The History of Medicine in the Yuan Dynasty

Kublai Khan, founder of the Yuan dynasty

The Yuan dynasty was the heir state to the Mongol Empire after its partition and a ruling dynasty of China founded by Kublai Khan, leader of the Mongol Borjigin clan, lasting from 1271 CE to 1368 CE. In Chinese historiography, this dynasty replaced the Song dynasty and scouted the Ming dynasty.

Although Genghis Khan had been crowned with the Chinese title of Emperor in 1206 CE and the Mongol Empire had ruled regions including modern-day northern China for decades, it was not until 1271 CE that Kublai Khan officially declared the dynasty in the classical Chinese style.

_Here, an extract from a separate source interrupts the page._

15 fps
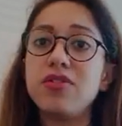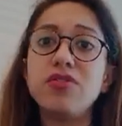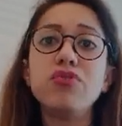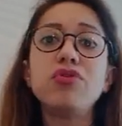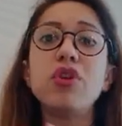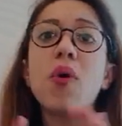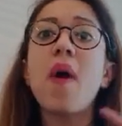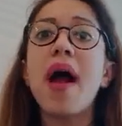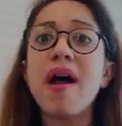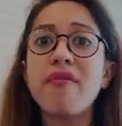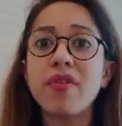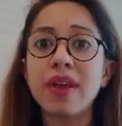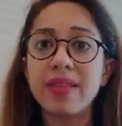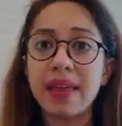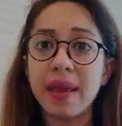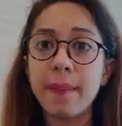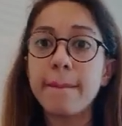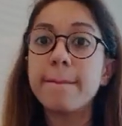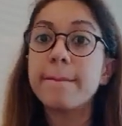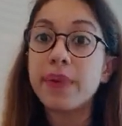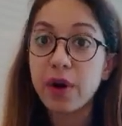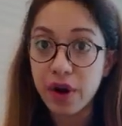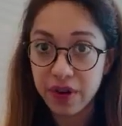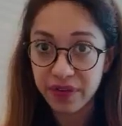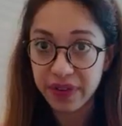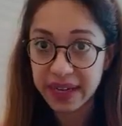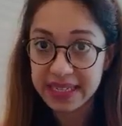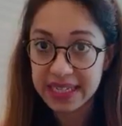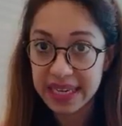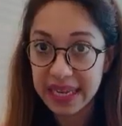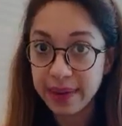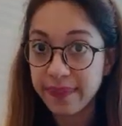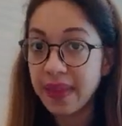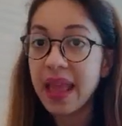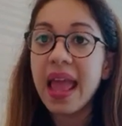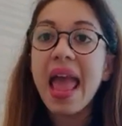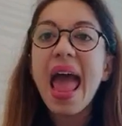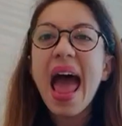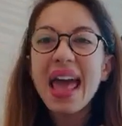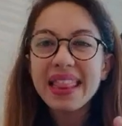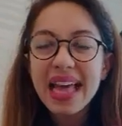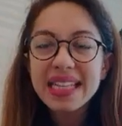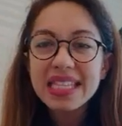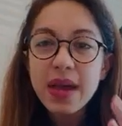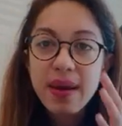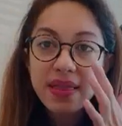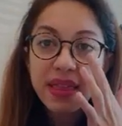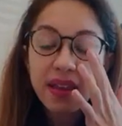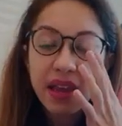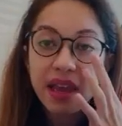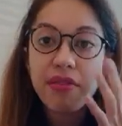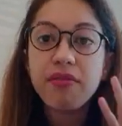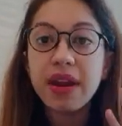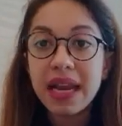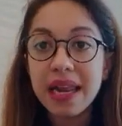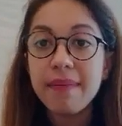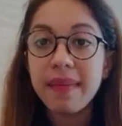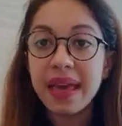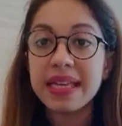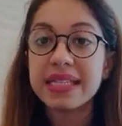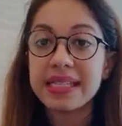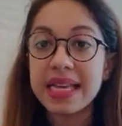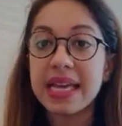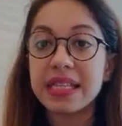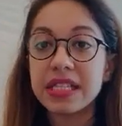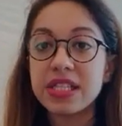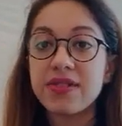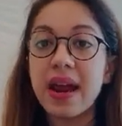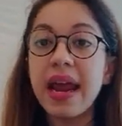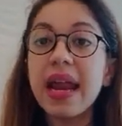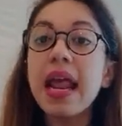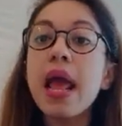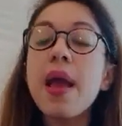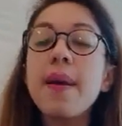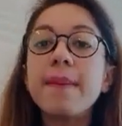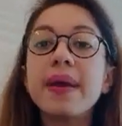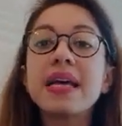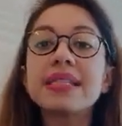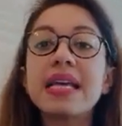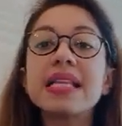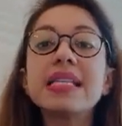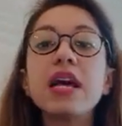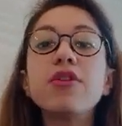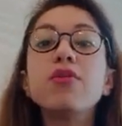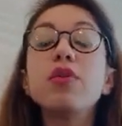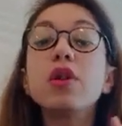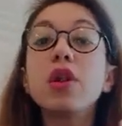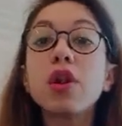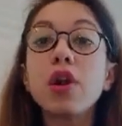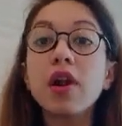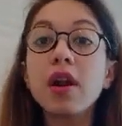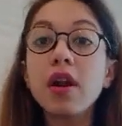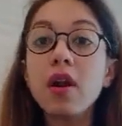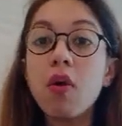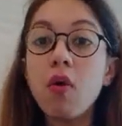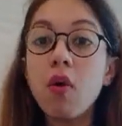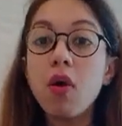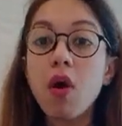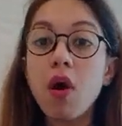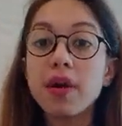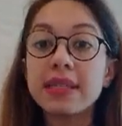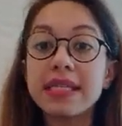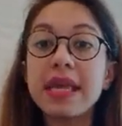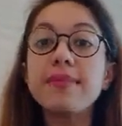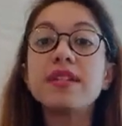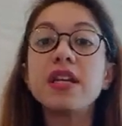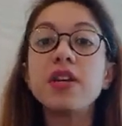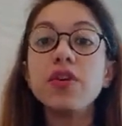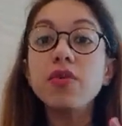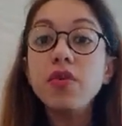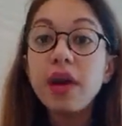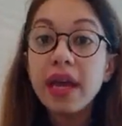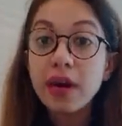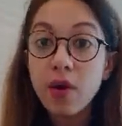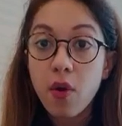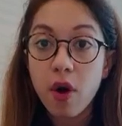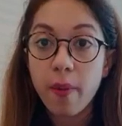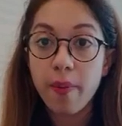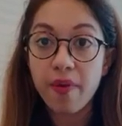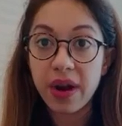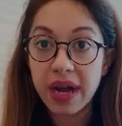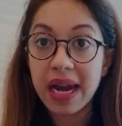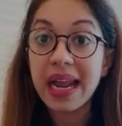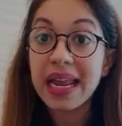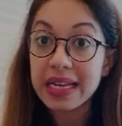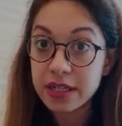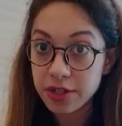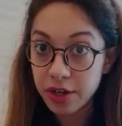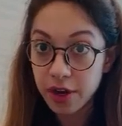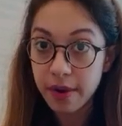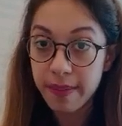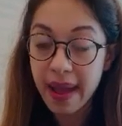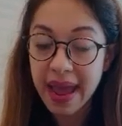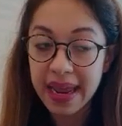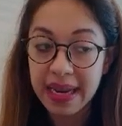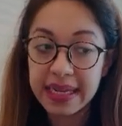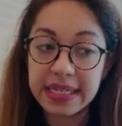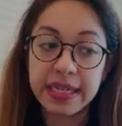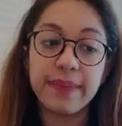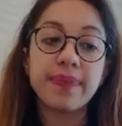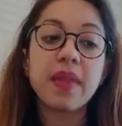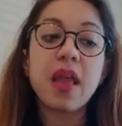You know everything perfectly. And that's how I think it really makes sense, right? Because that's how you learn a whole concept and you incorporate it into your mind.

The conquest was not finished until 1279 CE when the Southern Song dynasty was overthrown in the Battle of Yamen. His kingdom was, by this point, separated from the other Mongol khanates and dominated most of modern-day China and its neighboring areas, including modern Mongolia.

Medicine

The Yuan court’s physicians came from different cultures. Healers were split into traditional Mongol shamans and non-Mongol physicians called otachi. The Mongols marked otachi doctors by their use of herbaceous remedies, which was separated from the religious cures of Mongol shamanism. Physicians gained formal support from the Yuan administration and were given proper legal privileges. Kublai founded the Imperial Academy of Medicine to accomplish medical treatises and the education of new specialists. Confucian scholars were drawn to the medical profession because medical ethics were compatible with Confucian virtues, and it ensured a high income.

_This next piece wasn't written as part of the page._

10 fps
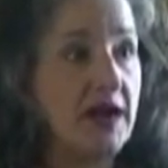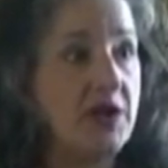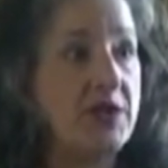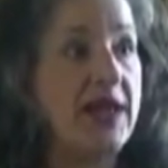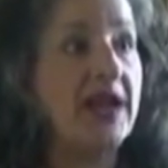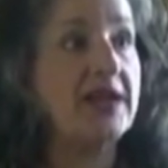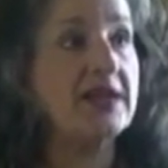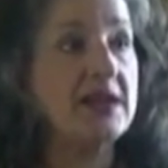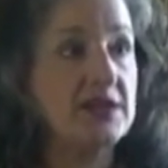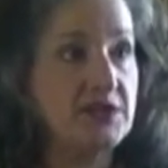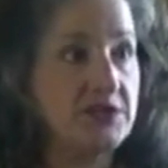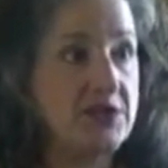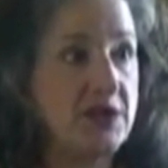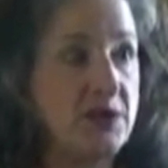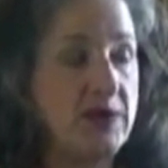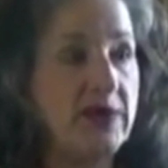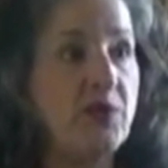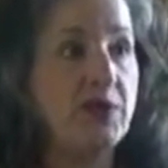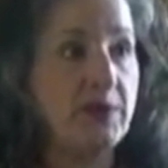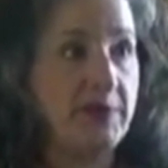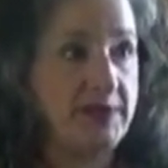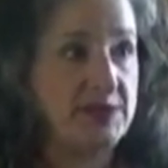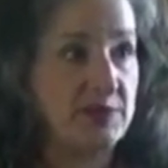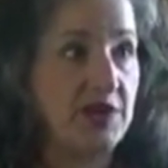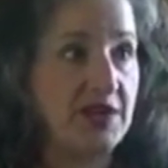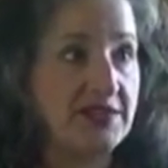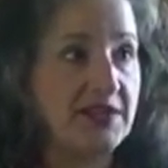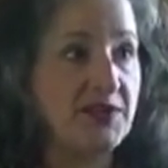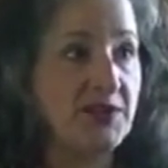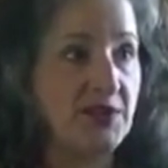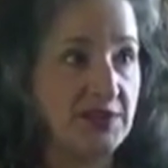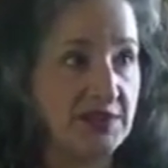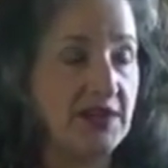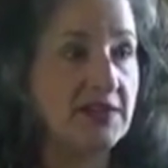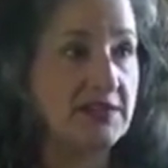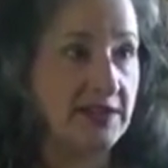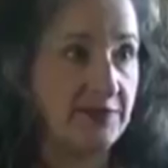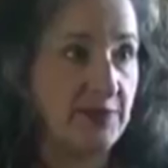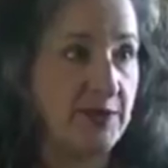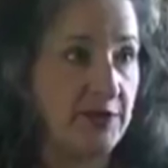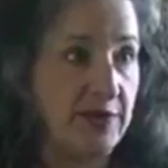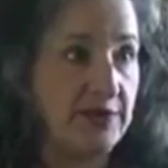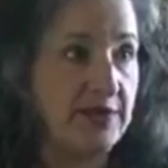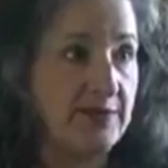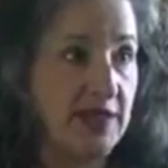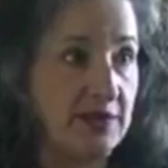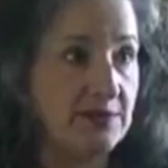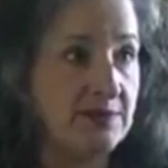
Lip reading: Okay, so it wouldn't be a surprise that it's not safe to be around him now.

The Chinese medicinal culture of the Yuan had “Four Great Schools” that the Yuan acquired from the Jin dynasty. All four schools were focused on the same rational foundation but supported different academic approaches toward Medicine and treatment. Under the Mongols, the practice of Chinese Medicine evolved to other parts of the mighty empire. Chinese practitioners were taken along armed campaigns by the Mongols as they extended towards the west. Chinese medical techniques such as moxibustion, acupuncture, pulse diagnosis, and numerous herbal elixirs and drugs were moved westward to the Middle East and the rest of the kingdom. Numerous medical advances were possible in the Yuan era. The physician Wei Yilin (1277 CE–1347 CE) invented a suspension method for overcoming dislocated joints, which he did by using anesthetics. The Mongol doctor Hu Sihui described the value of a healthy diet in a 1330 medical paper.

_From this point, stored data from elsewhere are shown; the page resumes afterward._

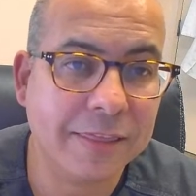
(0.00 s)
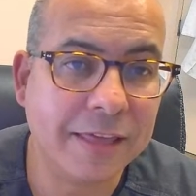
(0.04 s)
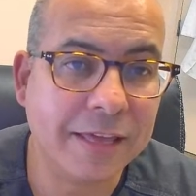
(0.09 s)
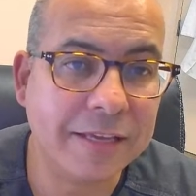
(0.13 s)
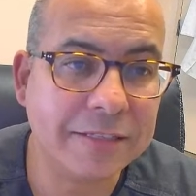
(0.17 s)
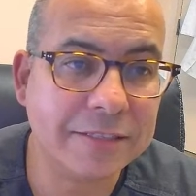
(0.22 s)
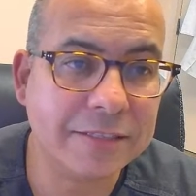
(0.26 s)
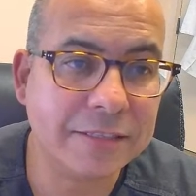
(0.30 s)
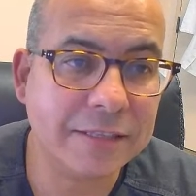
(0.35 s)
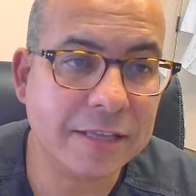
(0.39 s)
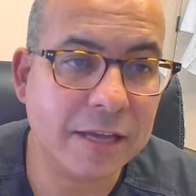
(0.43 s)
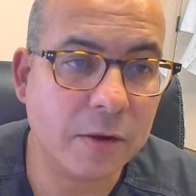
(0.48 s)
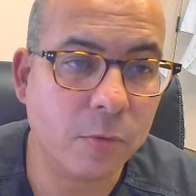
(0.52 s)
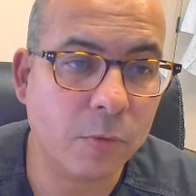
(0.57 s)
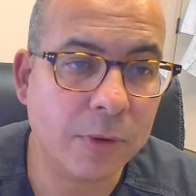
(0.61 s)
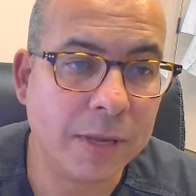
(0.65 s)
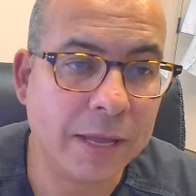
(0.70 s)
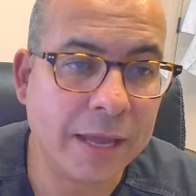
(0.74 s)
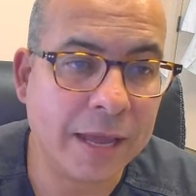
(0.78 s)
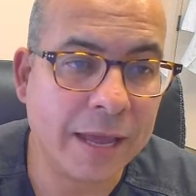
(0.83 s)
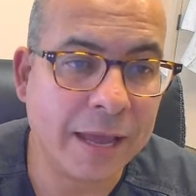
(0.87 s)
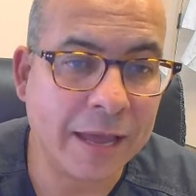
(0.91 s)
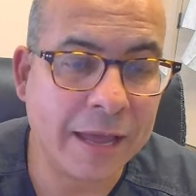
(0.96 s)
things
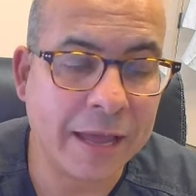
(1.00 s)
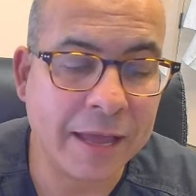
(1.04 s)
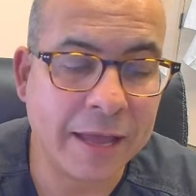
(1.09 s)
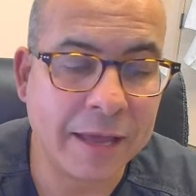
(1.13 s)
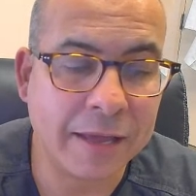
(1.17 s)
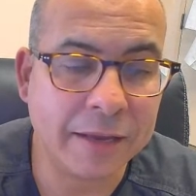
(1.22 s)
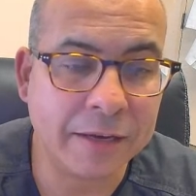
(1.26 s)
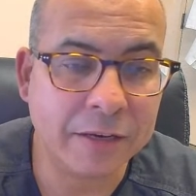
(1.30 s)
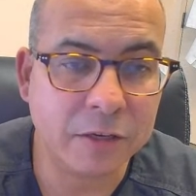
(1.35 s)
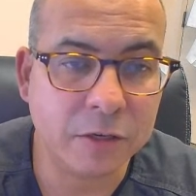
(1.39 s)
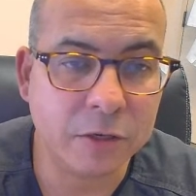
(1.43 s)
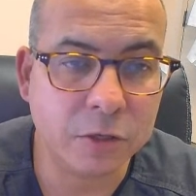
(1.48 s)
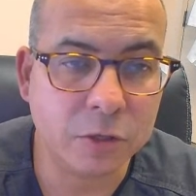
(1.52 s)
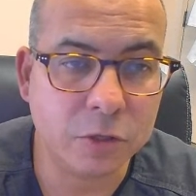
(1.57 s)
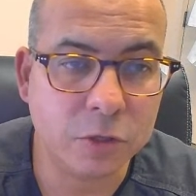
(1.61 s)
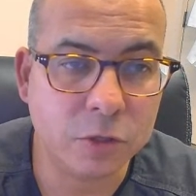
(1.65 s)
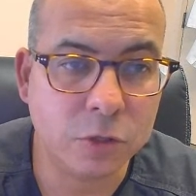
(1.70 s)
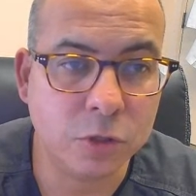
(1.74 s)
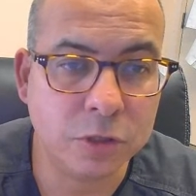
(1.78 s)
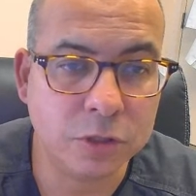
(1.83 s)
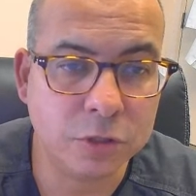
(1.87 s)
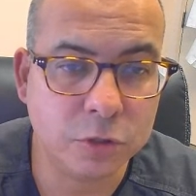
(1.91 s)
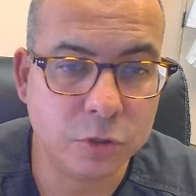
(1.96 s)
that we had
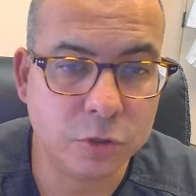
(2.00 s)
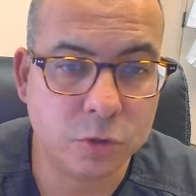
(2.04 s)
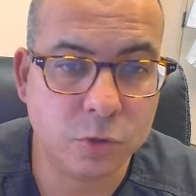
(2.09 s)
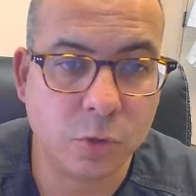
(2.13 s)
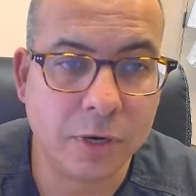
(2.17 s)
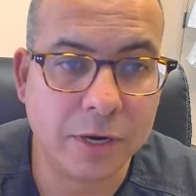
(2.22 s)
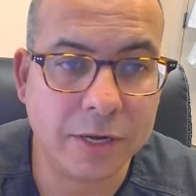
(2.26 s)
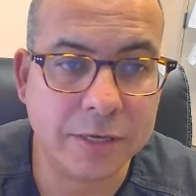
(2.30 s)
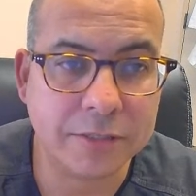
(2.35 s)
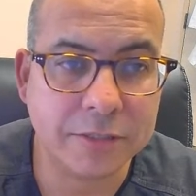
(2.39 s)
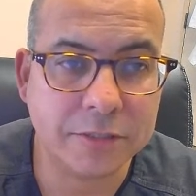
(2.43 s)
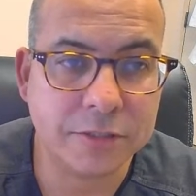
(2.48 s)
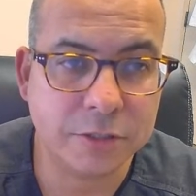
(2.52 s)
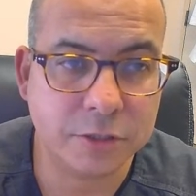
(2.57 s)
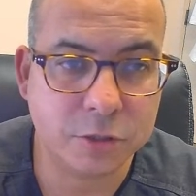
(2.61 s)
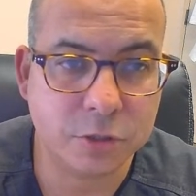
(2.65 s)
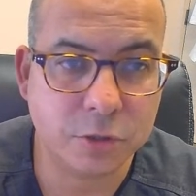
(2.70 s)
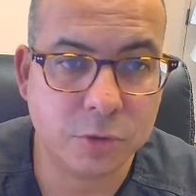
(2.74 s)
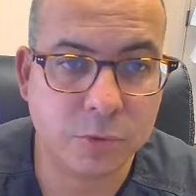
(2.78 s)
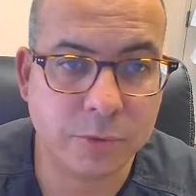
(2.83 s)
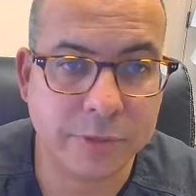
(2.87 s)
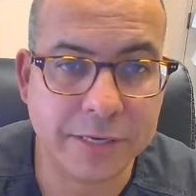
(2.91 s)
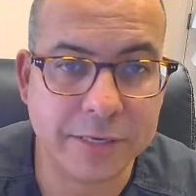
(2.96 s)
good drugs
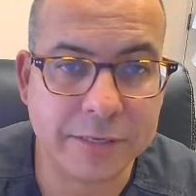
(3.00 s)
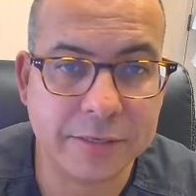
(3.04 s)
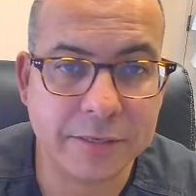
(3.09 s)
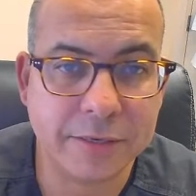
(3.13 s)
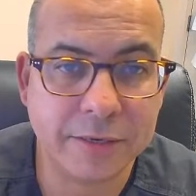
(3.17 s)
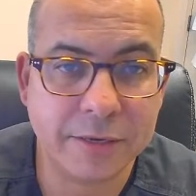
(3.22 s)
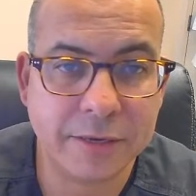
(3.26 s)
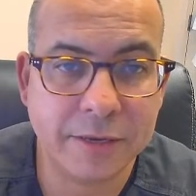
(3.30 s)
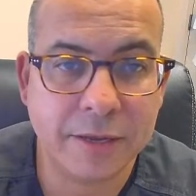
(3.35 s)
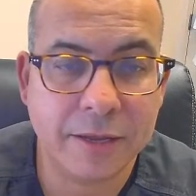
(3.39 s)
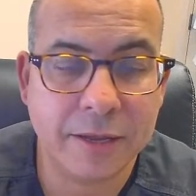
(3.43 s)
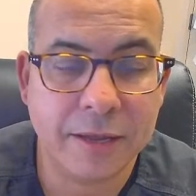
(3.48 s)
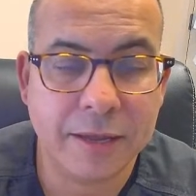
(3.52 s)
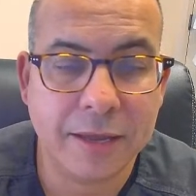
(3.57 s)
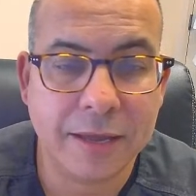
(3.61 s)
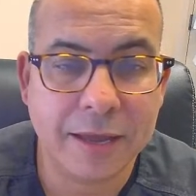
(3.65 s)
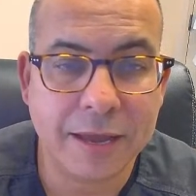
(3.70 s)
to treat.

Western Medicine was also trained in China by the Nestorian Christians of the Yuan court. They would bring in doctors from India and get trained in Indian Medicine. The Nestorian doctor Jesus the Interpreter established the Office of Western Medicine in 1263 CE during the reign of Kublai in the same era. Huihui doctors living at two imperial hospitals were responsible for treating the imperial family and court members. Chinese physicians, sadly, opposed Western Medicine because its system contradicted the yin-yang and wuxing philosophy carrying traditional Chinese Medicine.